Last month the JCT published new editions of its suite of standard form building contracts, including the Design and Build 2011. The new 2011 editions reflect the amendments to the Housing Grants Construction and Regeneration Act 2006 (the Act) introduced by the Local Democracy, Economic Development and Construction Act 2009 which came into force on 1 October 2011.
The key changes are as follows:
Payment and notices
In the previous edition, the final date for payment was 14 days after the employer's receipt of the contractor's application for interim payment. In the new edition the final date for payment is 14 days after the 'due date' which here means the later of the receipt of the application or (if later) the date of completion of the stage to which it relates or the date when the application ought to have been made. This discourages the making of applications prematurely.
Under the new edition, the employer gives a 'payment notice' not later than five days after the due date whereas under the previous edition the same period started from receipt by the employer of the application, even if too early. The payment notice states the amount the employer considers due (at the due date) and the basis of calculation. The equivalent notice in the previous edition required the employer to say what it 'proposed to pay'. If no payment notice is given by the employer, it is to pay the sum stated in the interim application (subject to any pay less notice).
If the employer intends to withhold payment from the sum in the interim application or payment notice, then no later than five days before the final date for payment it is to give the contractor a notice of that intention, in the form of a 'pay less notice' which must specify the amount the payer considers due and the basis on which that sum is calculated.
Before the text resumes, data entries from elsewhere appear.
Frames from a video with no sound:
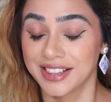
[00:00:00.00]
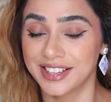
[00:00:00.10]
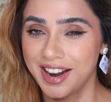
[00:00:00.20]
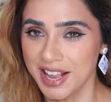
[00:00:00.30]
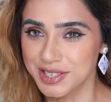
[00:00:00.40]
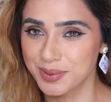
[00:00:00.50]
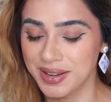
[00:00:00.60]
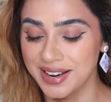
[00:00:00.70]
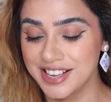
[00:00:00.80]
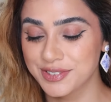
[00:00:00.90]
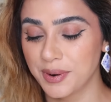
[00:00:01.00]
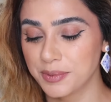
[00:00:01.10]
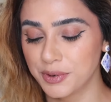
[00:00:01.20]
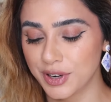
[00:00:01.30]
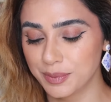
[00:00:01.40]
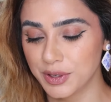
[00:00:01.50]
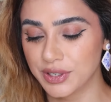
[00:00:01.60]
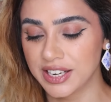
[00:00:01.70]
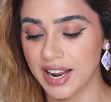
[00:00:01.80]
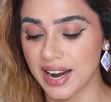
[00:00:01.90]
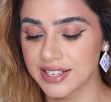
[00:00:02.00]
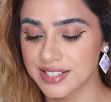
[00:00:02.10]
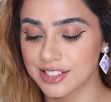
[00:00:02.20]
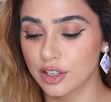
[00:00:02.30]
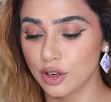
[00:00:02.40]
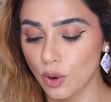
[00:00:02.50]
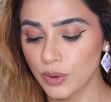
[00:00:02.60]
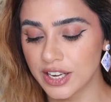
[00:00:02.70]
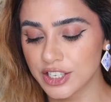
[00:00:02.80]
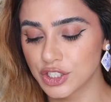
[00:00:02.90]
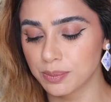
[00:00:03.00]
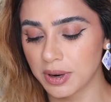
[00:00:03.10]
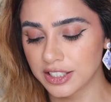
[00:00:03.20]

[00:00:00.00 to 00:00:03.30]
The last one is from Huda Beauty and it's Glowlish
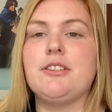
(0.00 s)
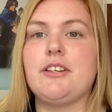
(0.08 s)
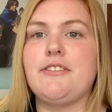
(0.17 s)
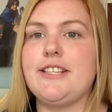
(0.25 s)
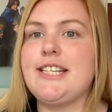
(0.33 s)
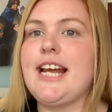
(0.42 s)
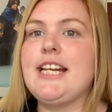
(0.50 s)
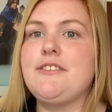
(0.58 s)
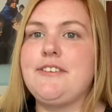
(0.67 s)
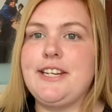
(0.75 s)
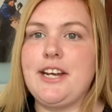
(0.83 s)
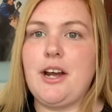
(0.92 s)
So for today's
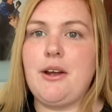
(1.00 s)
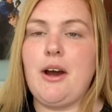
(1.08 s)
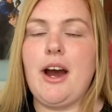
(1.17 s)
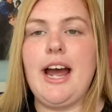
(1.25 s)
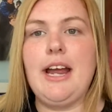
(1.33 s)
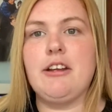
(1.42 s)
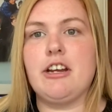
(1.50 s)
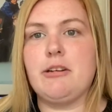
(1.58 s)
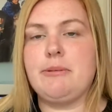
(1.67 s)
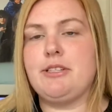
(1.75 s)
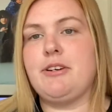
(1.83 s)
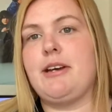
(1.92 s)
video, I'm going to
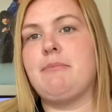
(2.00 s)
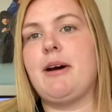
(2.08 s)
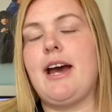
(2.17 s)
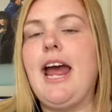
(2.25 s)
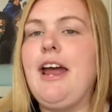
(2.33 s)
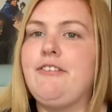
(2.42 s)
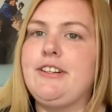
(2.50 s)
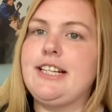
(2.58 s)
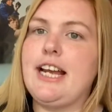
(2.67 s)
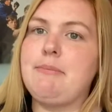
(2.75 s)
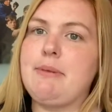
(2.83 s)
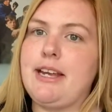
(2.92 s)
be doing my
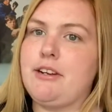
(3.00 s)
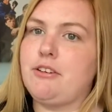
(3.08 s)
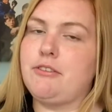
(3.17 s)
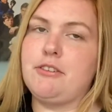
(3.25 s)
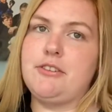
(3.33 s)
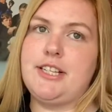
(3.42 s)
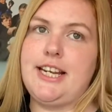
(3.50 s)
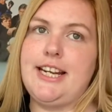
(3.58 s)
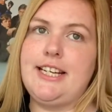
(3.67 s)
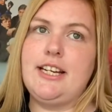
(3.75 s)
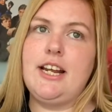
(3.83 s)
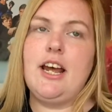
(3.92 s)
everyday makeup
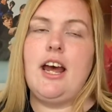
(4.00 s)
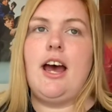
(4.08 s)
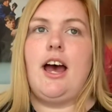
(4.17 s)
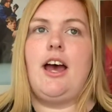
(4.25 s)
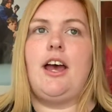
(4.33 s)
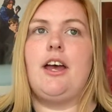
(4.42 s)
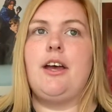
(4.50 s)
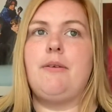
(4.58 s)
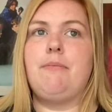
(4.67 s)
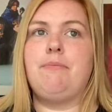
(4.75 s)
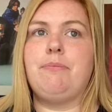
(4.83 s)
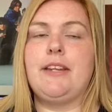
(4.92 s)
routine.
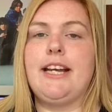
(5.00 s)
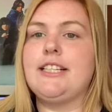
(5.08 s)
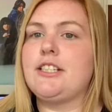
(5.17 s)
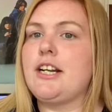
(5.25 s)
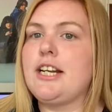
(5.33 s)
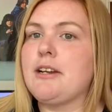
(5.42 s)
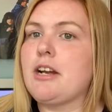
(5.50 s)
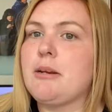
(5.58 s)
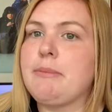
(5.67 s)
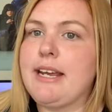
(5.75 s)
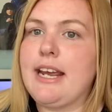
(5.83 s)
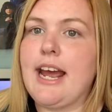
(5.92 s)
It's only going to
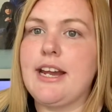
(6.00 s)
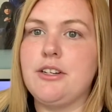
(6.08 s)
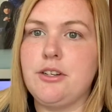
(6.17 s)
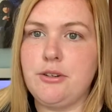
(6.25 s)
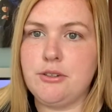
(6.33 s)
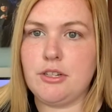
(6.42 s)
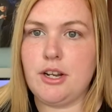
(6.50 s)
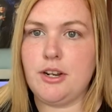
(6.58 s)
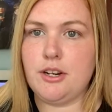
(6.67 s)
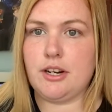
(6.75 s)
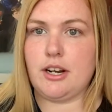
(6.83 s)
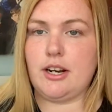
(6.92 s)
be a nude look.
The pay less notice effectively replaces the withholding notice but now requires the payer to specify details of any abatement (sums it does not consider are due eg work that has not been carried out) as well as set off (eg liquidated damages). The notice also requires the basis of calculation to be specified rather than the grounds for withholding and the amount attributable to each ground.
Equivalent amendments are made to the final statement provisions.
Suspension by the contractor
The contractor can now, by virtue of clause 2.26.4, suspend 'any or all of his obligations' upon non-payment. This suggests that the contractor does not have to suspend carrying out all of the works upon non-payment, but can operate a suspension selectively.
The amendments to the contract also clarify the costs that the contractor can recover if it suspends for non-payment. Clause 4.11.2, dealing solely with suspension, states that the contractor is entitled to a reasonable amount in respect of costs and expenses reasonably incurred by it as a result of exercising its right. In previous editions, the contractor had a right to claim loss and expense under clauses 4.20 and 4.21, as a relevant matter. 'Reasonable cost' is significantly different from 'loss and expense' and does not include, arguably, certain types of financing charges.
References to asbestos and fungal mould insurance have been removed.
Where insurance option A applies, the contractor's liability for acts of terrorism is now limited to that which is covered under the terrorism cover specified in the contract particulars. If no specific cover is agreed, the default position is that the contractor is to take out Pool Re Cover (members of the Pool Reinsurance Company Limited Scheme or other similar successor scheme).
The party responsible for insuring the works is to obtain terrorism cover specified in the contract particulars. If no specific cover is agreed, the default position is that the responsible party is to take out Pool Re Cover.
The definition of insolvency has been amended and is now not only more detailed but also splits up insolvency situations between companies, partnerships, individuals and other general insolvency situations. Whilst it was intended that this definition would correspond with the definition of insolvency in the amended Act there is some disparity, for example, clause 8.1.4 which sets out general insolvency situations is not contained within the Act.
The consequences of termination triggered by contractor default have also been amended to reflect the position in Melville Dundas v George Wimpey (where the employer was entitled to suspend making any further payment to the insolvent contractor, even though the employer had failed to issue a valid withholding notice) and the amended position in the Act. The contract now specifies that there is no need for the employer to pay a sum due to the contractor insofar as (1) the employer has given or gives a pay less notice; or (2) the contractor becomes insolvent (excluding the insolvency situations set out at clause 8.1.4) after the last date upon which a pay less notice could have been given.
This edition of the contract has been updated to include references to the Bribery Act and the Site Waste Management Plan Regulations.